うろ覚えで恐縮ですが、たしか東京ー博多で100万円ぐらいでした。
面白いと思ったのは、運転の仕方によって電気代がずいぶん変わると言うのです。
あれって完全自動運転ではないのですね。
アクセル(便宜上そう言わせてもらいますが)のふかし具合ひとつで、電力消費量がずいぶんかわるとのこと。
節電できたか浪費したかは、終着駅到着時にすぐわかるらしく、それが運転士の「評価」にも直結するという厳しさ。
線路の勾配やカーブ、駅までの距離などを頭に入れておき、常に先を読み、無駄なアクセルは踏まず、不要なブレーキはかけないというエコ運転は、自動車の場合と基本は同じです。
とくに重要なのが勾配で、下りではできるだけ惰性を使うそうです。
ところがややこしいのは、駅到着時刻の厳守です。これは基本的に省エネ運転と相反します。

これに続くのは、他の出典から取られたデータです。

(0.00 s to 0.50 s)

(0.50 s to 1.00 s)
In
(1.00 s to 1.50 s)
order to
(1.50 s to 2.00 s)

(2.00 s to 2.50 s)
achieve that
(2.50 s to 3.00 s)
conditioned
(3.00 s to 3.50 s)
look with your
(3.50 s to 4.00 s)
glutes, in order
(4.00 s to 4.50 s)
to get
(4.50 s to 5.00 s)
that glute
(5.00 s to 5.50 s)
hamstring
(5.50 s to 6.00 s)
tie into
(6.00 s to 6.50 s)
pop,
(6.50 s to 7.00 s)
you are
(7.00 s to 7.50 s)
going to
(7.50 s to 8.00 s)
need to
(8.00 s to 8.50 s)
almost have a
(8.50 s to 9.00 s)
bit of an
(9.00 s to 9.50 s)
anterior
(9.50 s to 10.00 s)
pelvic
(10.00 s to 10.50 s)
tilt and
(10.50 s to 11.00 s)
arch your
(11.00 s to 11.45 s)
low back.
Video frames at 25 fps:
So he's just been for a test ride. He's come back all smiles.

遅刻には、電力浪費よりも大きなペナルティが科せられるそうです。
だから、駆け込み乗車にはとても腹が立つとのこと。
新幹線は到着の早さがいちばんのウリです。すでにギリギリの所要時間でダイヤが組まれています。
発車がたった30秒遅れても、それを取り戻すためにはそうとう「とばす」必要があり、もはや節電は諦めるしかないのです。
運転士さんのためにも、駆け込み乗車はやめましょう。